:: Data shown

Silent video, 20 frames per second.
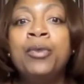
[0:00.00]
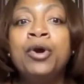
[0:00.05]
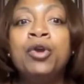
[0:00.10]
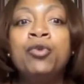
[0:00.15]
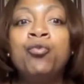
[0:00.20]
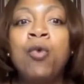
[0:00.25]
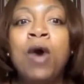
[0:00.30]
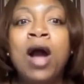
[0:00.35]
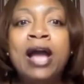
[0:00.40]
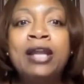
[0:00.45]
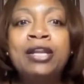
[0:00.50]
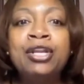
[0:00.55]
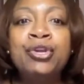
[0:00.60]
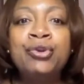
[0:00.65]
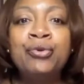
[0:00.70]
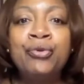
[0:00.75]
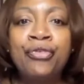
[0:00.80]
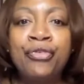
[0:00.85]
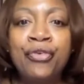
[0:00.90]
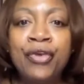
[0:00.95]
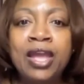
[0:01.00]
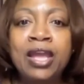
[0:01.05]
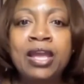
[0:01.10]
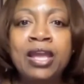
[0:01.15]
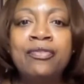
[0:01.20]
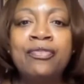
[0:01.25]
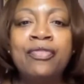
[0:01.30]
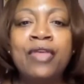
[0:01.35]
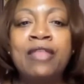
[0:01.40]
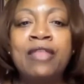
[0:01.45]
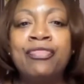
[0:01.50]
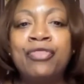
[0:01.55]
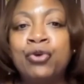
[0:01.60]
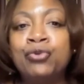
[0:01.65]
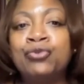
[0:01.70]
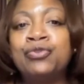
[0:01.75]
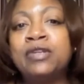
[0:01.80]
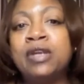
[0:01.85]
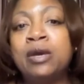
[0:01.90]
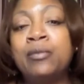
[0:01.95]
But why do you think that
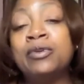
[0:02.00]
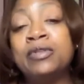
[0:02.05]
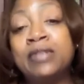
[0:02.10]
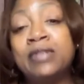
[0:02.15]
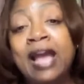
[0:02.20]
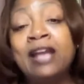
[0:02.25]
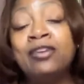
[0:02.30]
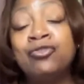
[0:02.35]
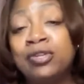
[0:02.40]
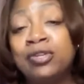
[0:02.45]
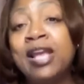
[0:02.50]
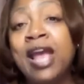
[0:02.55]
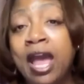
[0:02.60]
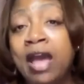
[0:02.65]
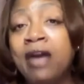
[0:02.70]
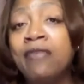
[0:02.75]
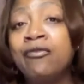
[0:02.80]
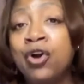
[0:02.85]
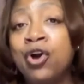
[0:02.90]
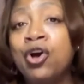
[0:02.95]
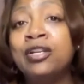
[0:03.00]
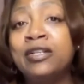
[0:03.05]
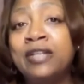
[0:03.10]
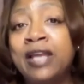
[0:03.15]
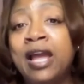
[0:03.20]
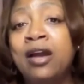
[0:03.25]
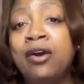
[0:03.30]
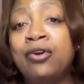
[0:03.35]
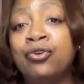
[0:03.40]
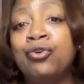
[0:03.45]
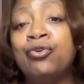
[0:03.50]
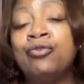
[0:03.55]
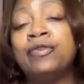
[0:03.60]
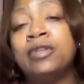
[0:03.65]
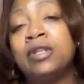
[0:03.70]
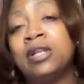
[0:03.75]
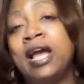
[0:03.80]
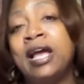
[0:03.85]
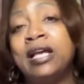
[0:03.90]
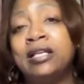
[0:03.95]
those numbers actually have gone down
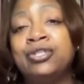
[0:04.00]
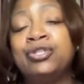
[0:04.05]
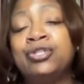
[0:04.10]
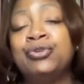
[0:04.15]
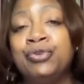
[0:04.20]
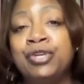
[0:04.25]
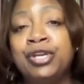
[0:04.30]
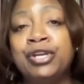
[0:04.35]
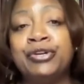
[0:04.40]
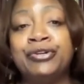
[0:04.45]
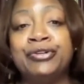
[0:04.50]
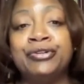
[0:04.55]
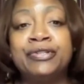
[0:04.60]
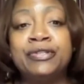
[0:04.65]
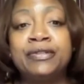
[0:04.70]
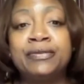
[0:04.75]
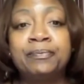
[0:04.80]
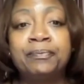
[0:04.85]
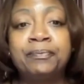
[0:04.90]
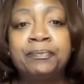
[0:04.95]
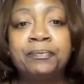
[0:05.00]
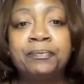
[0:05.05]
over the last 2 years?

::::

What is needed: Reproduce the listing exactly, minus its pictures.

Response to this exercise:
Silent video, 20 frames per second.
[0:00.00]
[0:00.05]
[0:00.10]
[0:00.15]
[0:00.20]
[0:00.25]
[0:00.30]
[0:00.35]
[0:00.40]
[0:00.45]
[0:00.50]
[0:00.55]
[0:00.60]
[0:00.65]
[0:00.70]
[0:00.75]
[0:00.80]
[0:00.85]
[0:00.90]
[0:00.95]
[0:01.00]
[0:01.05]
[0:01.10]
[0:01.15]
[0:01.20]
[0:01.25]
[0:01.30]
[0:01.35]
[0:01.40]
[0:01.45]
[0:01.50]
[0:01.55]
[0:01.60]
[0:01.65]
[0:01.70]
[0:01.75]
[0:01.80]
[0:01.85]
[0:01.90]
[0:01.95]
But why do you think that
[0:02.00]
[0:02.05]
[0:02.10]
[0:02.15]
[0:02.20]
[0:02.25]
[0:02.30]
[0:02.35]
[0:02.40]
[0:02.45]
[0:02.50]
[0:02.55]
[0:02.60]
[0:02.65]
[0:02.70]
[0:02.75]
[0:02.80]
[0:02.85]
[0:02.90]
[0:02.95]
[0:03.00]
[0:03.05]
[0:03.10]
[0:03.15]
[0:03.20]
[0:03.25]
[0:03.30]
[0:03.35]
[0:03.40]
[0:03.45]
[0:03.50]
[0:03.55]
[0:03.60]
[0:03.65]
[0:03.70]
[0:03.75]
[0:03.80]
[0:03.85]
[0:03.90]
[0:03.95]
those numbers actually have gone down
[0:04.00]
[0:04.05]
[0:04.10]
[0:04.15]
[0:04.20]
[0:04.25]
[0:04.30]
[0:04.35]
[0:04.40]
[0:04.45]
[0:04.50]
[0:04.55]
[0:04.60]
[0:04.65]
[0:04.70]
[0:04.75]
[0:04.80]
[0:04.85]
[0:04.90]
[0:04.95]
[0:05.00]
[0:05.05]
over the last 2 years?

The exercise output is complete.